Below are records that contain pictures; transcribe the text exactly and omit the pictures.

DATA SUPPLIED Start Marker

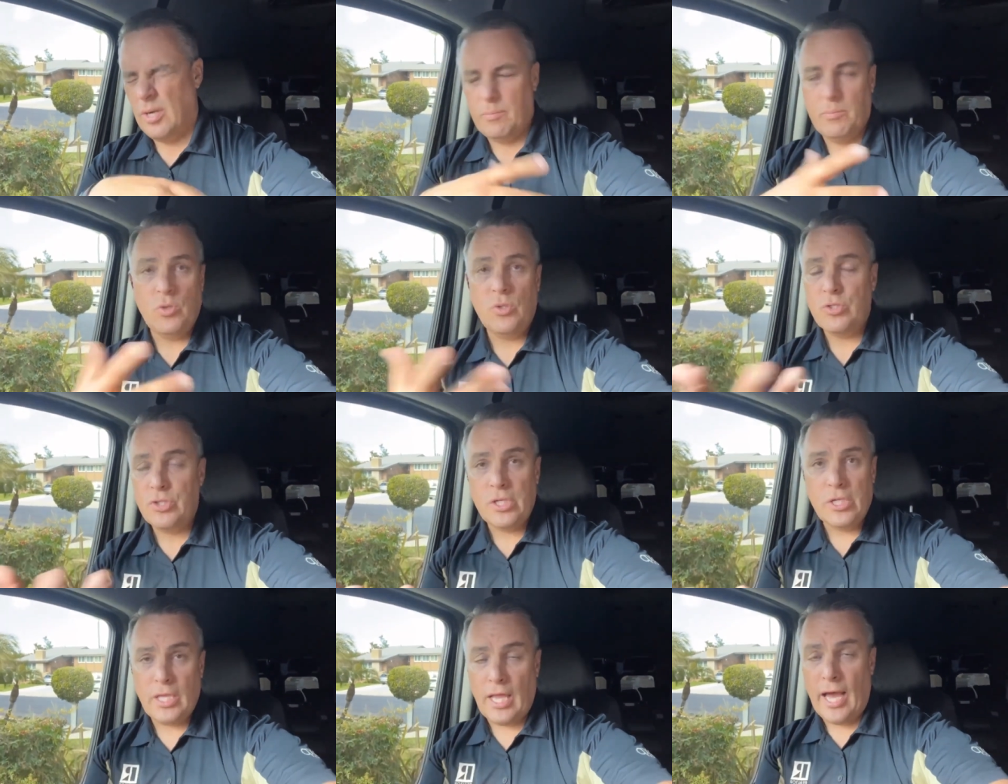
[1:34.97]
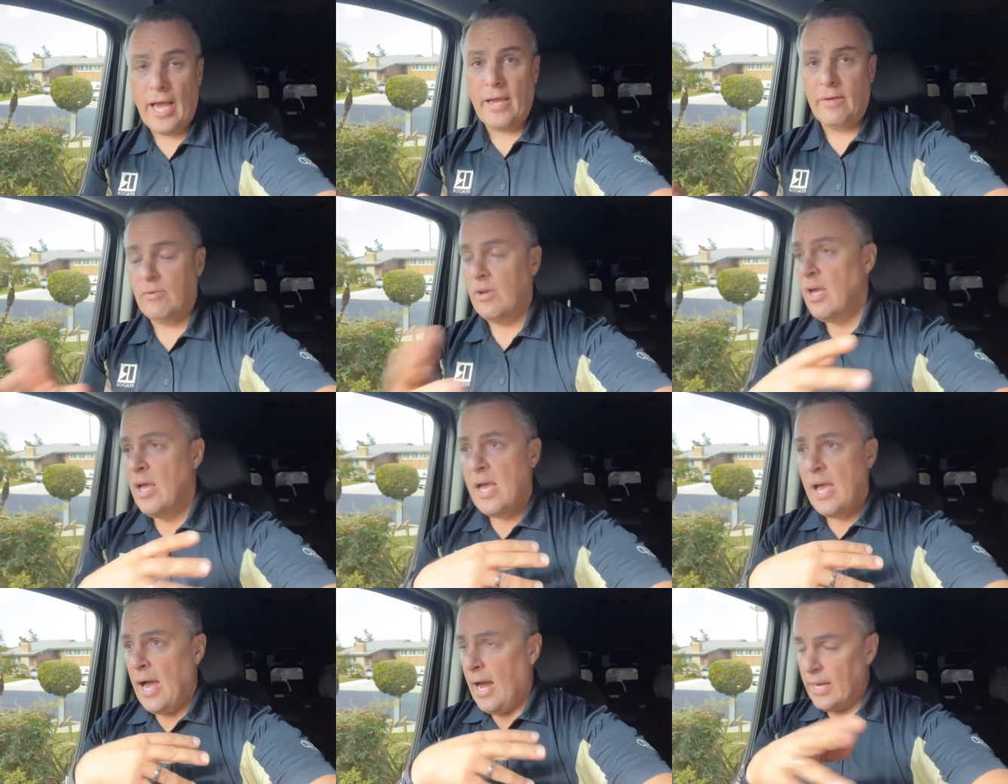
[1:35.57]
I'm usually live.
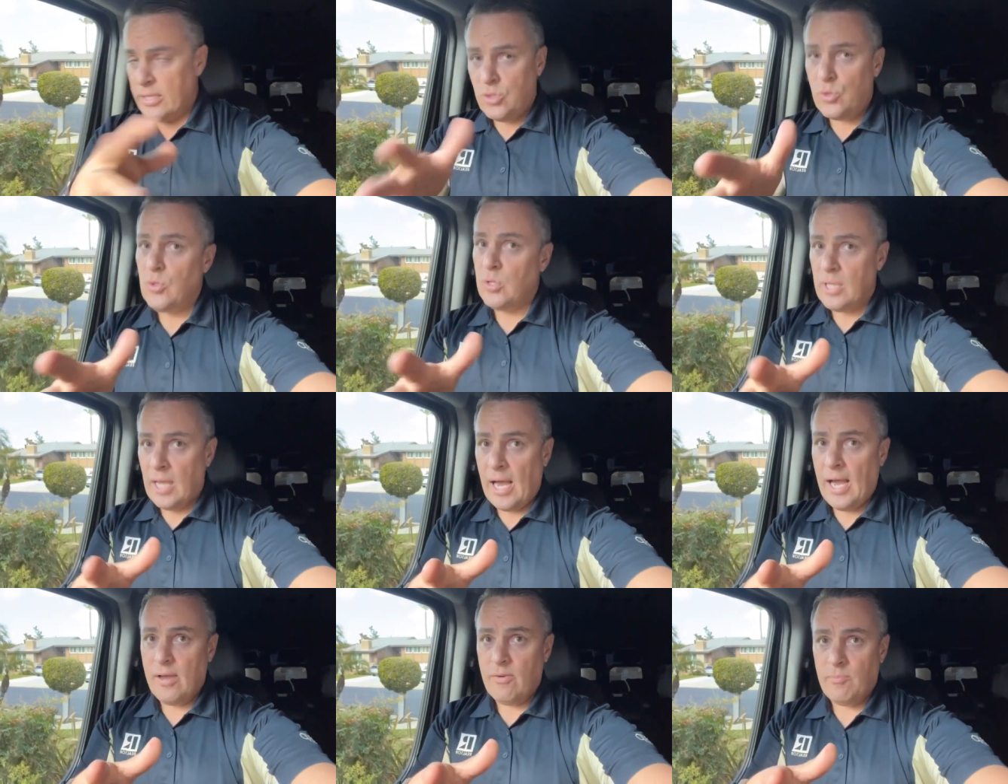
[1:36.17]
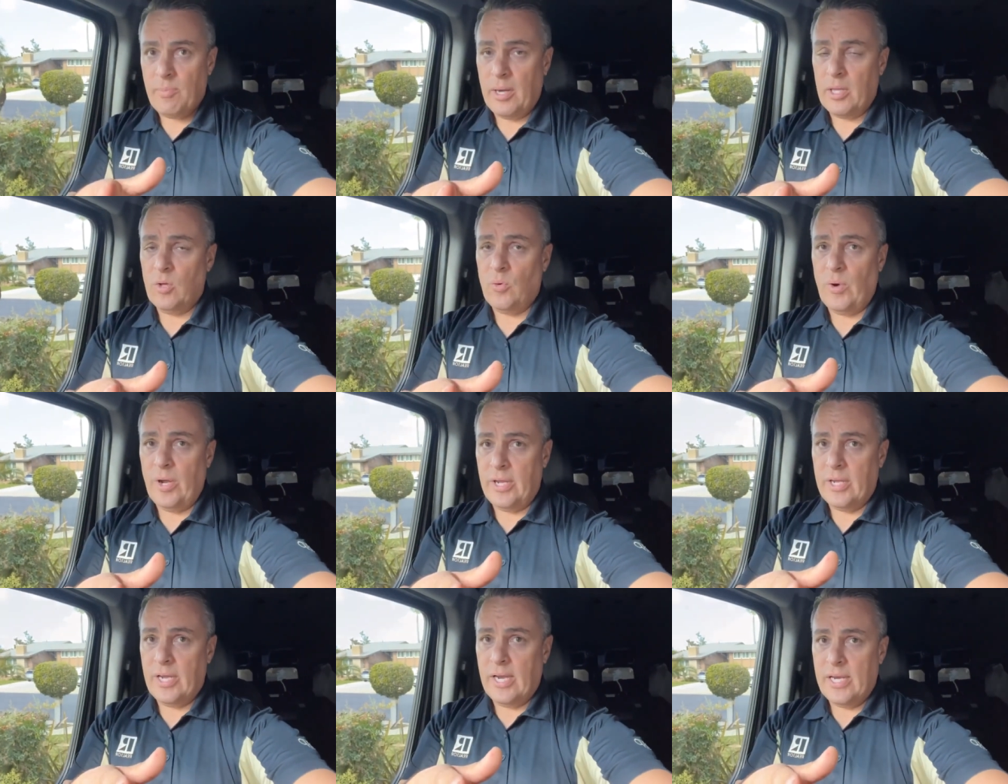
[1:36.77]
I do it live, by the
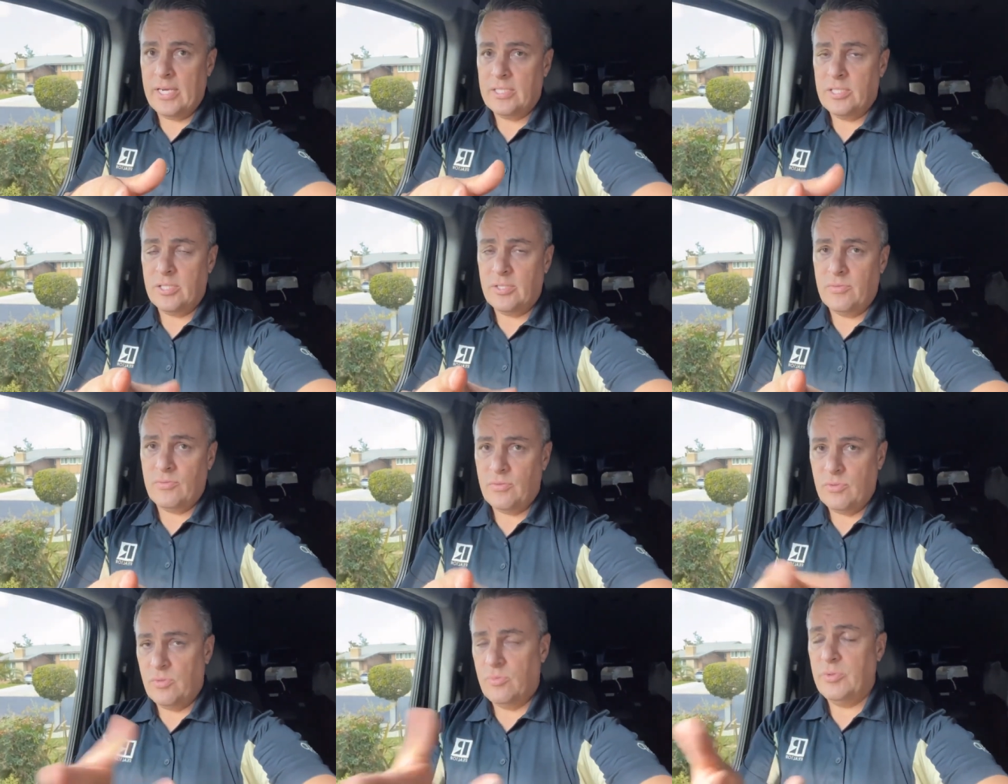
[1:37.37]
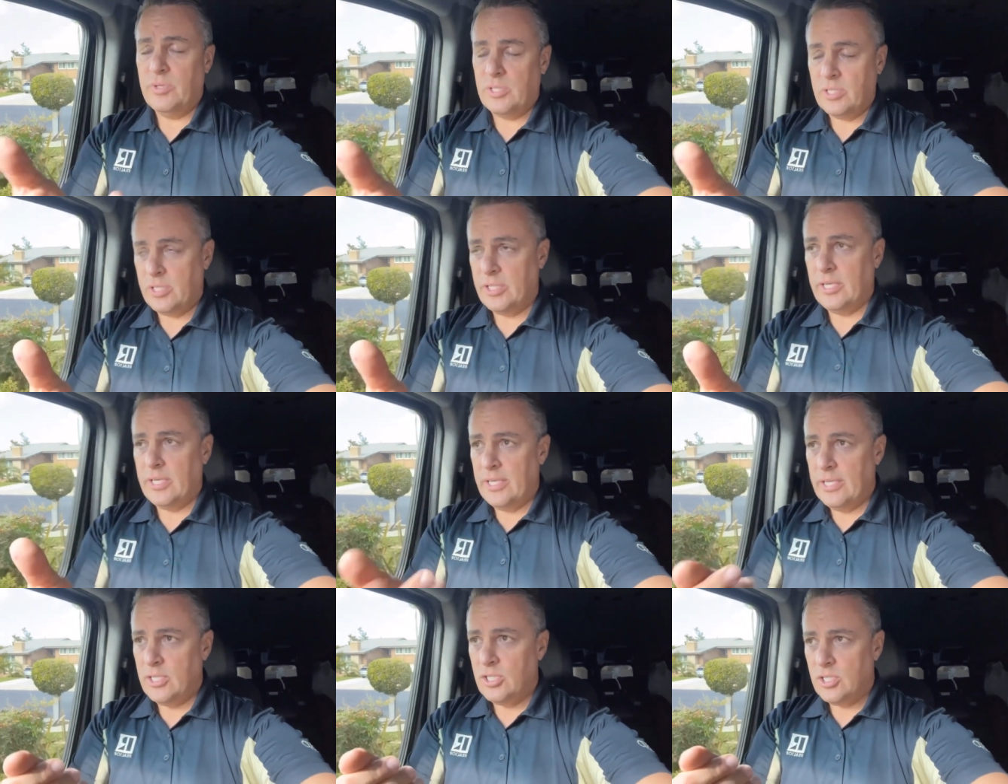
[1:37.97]
way, guys, if you're real
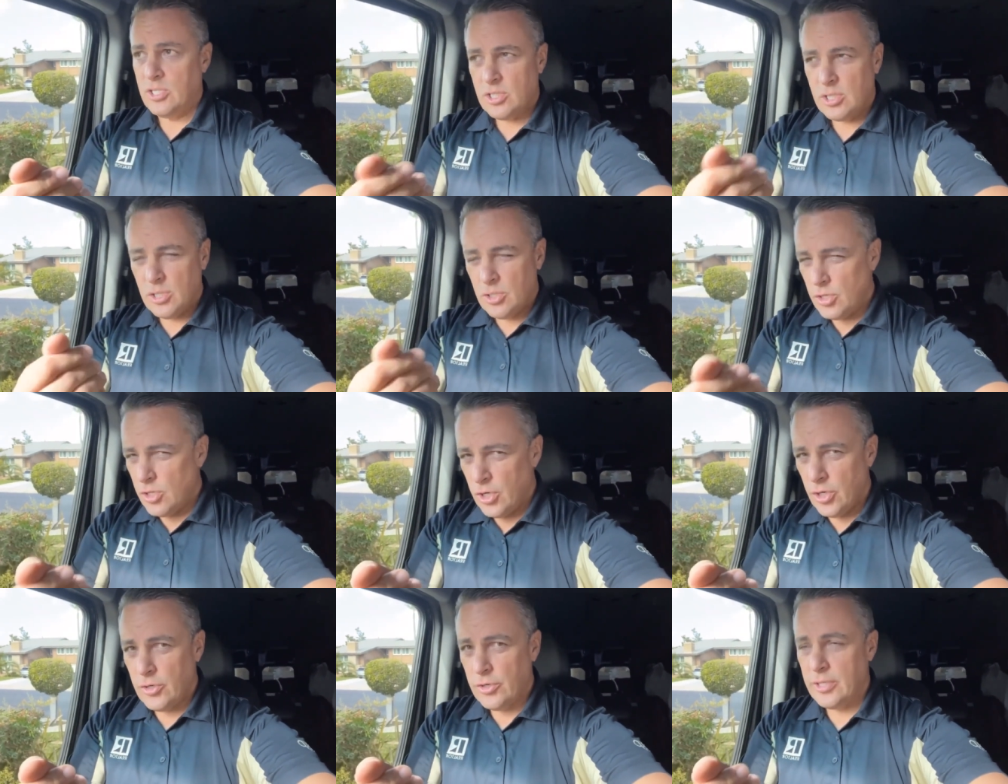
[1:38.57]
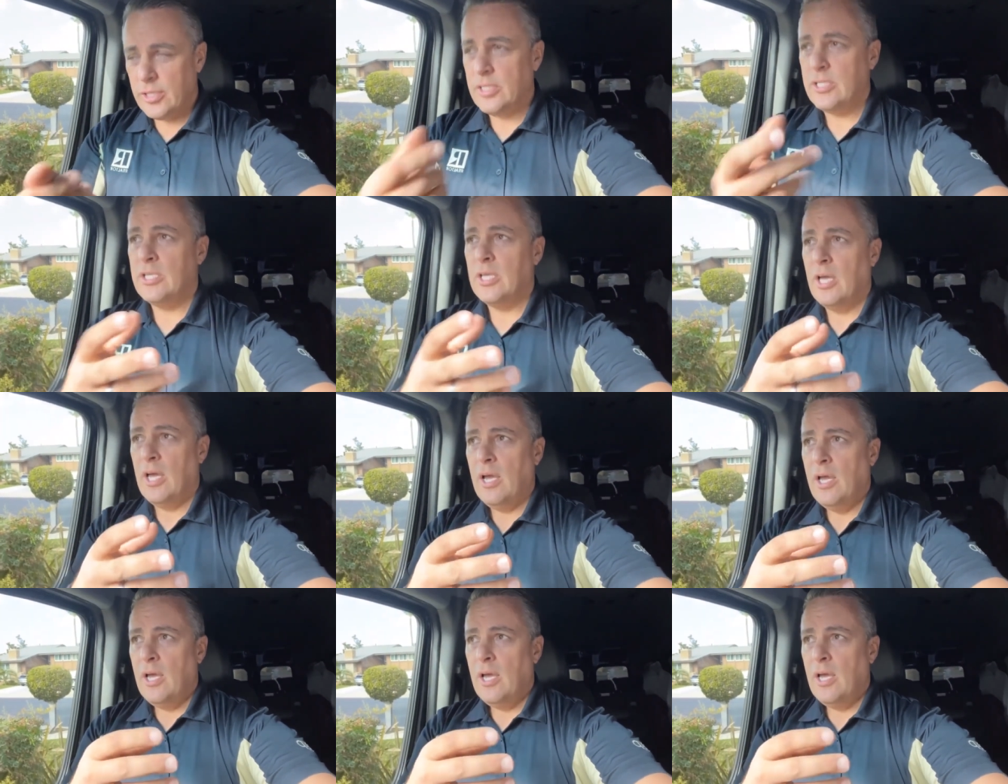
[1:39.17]
estate agents and you're curious.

DATA SUPPLIED End Marker

# RESULT OF THIS TASK
[1:34.97]
[1:35.57]
I'm usually live.
[1:36.17]
[1:36.77]
I do it live, by the
[1:37.37]
[1:37.97]
way, guys, if you're real
[1:38.57]
[1:39.17]
estate agents and you're curious.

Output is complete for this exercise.